Meurtre dans les thermes romains
Pour les Romains d’Augusta Raurica aussi, se rendre aux thermes était primordial. Mais les bains étaient parfois le théâtre de meurtres, comme l’ont montré certaines fouilles. Des ossements humains portant des traces de coups ont ainsi été retrouvés.
On profitait du savoir-vivre romain autant au bord du Rhin que sur les rives du lac de Zurich. Augusta Raurica, colonie fondée sous le règne de l’empereur Auguste, connaît un développement spectaculaire au cours du premier siècle après Jésus-Christ. Le bois des édifices est remplacé par la pierre, et la ville se pare de temples, de thermes et de théâtres. À son apogée, la ville comptait près de 15 000 habitants. Un chiffre que les communes Augst et Kaiseraugst qui lui ont succédées n’atteignent pas aujourd’hui.
Certains quartiers d’Augusta Raurica abritaient majoritairement des activités artisanales, d’autres des activités commerciales; certains étaient habités par des nobles, d’autres se composaient de logements en enfilade occupés principalement par des gens simples.

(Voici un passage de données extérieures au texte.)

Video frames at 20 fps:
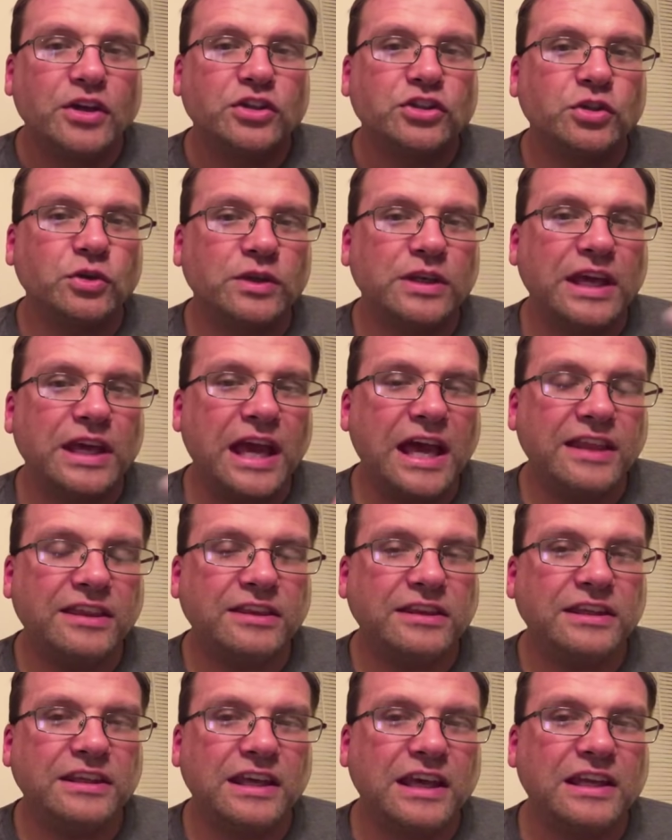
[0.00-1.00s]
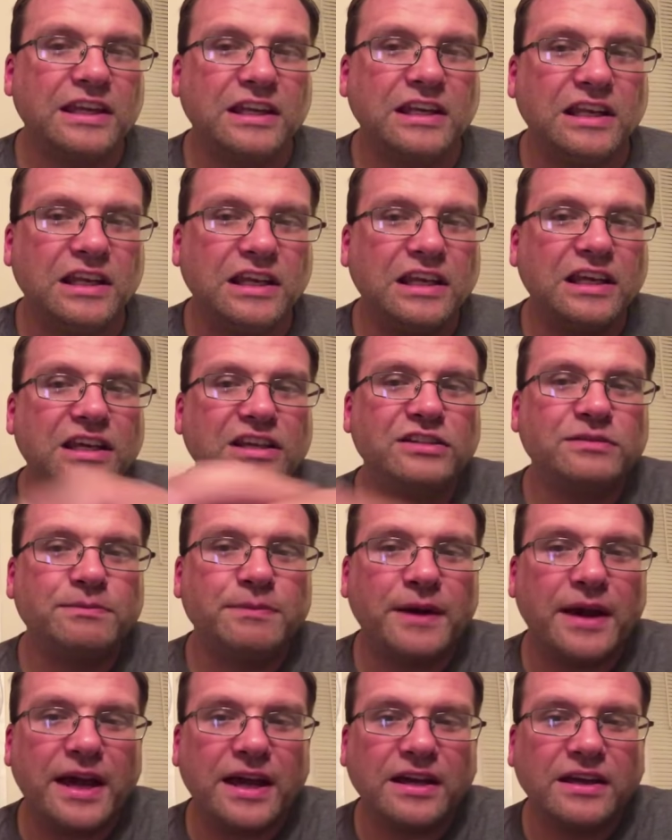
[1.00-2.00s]
So Kathleen Kennedy is
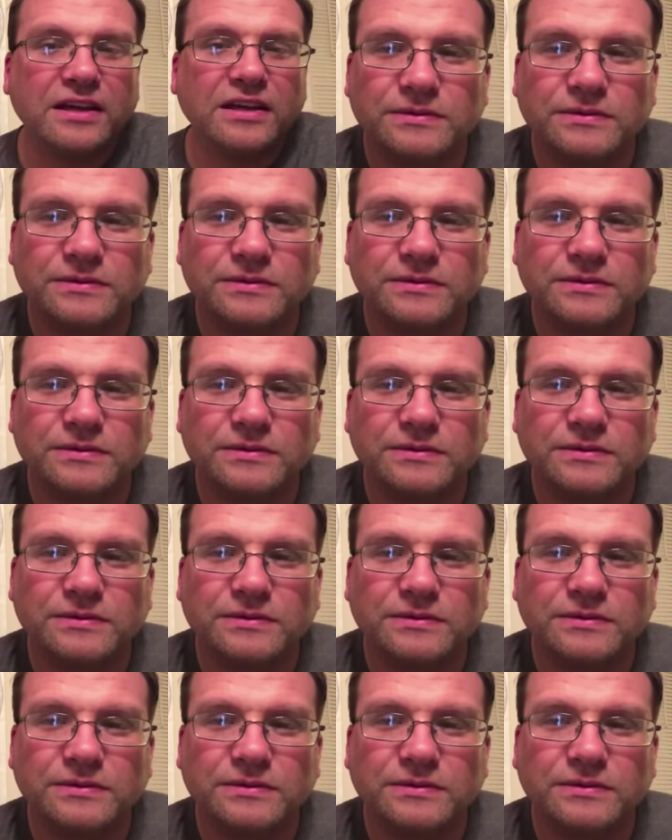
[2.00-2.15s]
back.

Il arrivait parfois qu’un quartier pauvre devienne à la mode, comme ce fut le cas de la zone au pied de la curie, au nord du forum. Des artisans commencèrent par s’y installer, puis un homme d’affaires particulièrement habile fit construire des thermes au milieu de leurs chaumières. Ceux-ci étaient privés, et donc payants, contrairement aux bains publics gratuits que les sénateurs, tribuns, légats et préfets devaient financer sur leur fortune personnelle. Avoir un mandat politique avait un prix!
Mais revenons-en aux thermes du quartier des artisans: avec l’eau sulfureuse de la fontaine souterraine, ils offraient un service exclusif et pouvaient probablement proposer des bains de soufre ou des cures hydrominérales. Grâce aux écrits de Pline l’Ancien, nous savons aujourd’hui que les Romains avaient recours à l’eau sulfureuse pour soigner les affections nerveuses. Les thermes d’Augusta Raurica servirent pendant plusieurs décennies... et furent probablement témoins de plusieurs crimes. Des fouilles réalisées dans la fontaine souterraine des thermes ont en effet mis à jour 3000 moules d’argile utilisés par des faux-monnayeurs. Le plus récent présente une face datant de l’an 246. Par la suite, les bains et la fontaine souterraine furent manifestement délaissés et utilisés comme décharge. On y fit diverses découvertes archéologiques et on y trouva des ossements humains, dont certains présentent des traces de coups!
Il s’agirait d’une affaire pour la police scientifique, mais la médecine légale moderne est arrivée quelques centaines d’années trop tard. Quoi qu’il en soit, le cas fut probablement examiné, à l’époque déjà, au moyen de «méthodes forensiques». Ce terme renvoie à l’analyse des indices criminels et provient en effet de «forum», cette place du marché où les Romains ne faisaient pas qu’acheter des légumes mais organisaient également des procès. Audiatur et altera pars!, criait-on alors («Que l’on entende l’autre partie!») et In dubio pro reo («Dans le doute, juger en faveur de l’accusé»), ce à quoi les personnes à la langue bien pendue ajoutaient: Ibi fas ubi proxima merces («Le droit se place du côté du plus offrant»).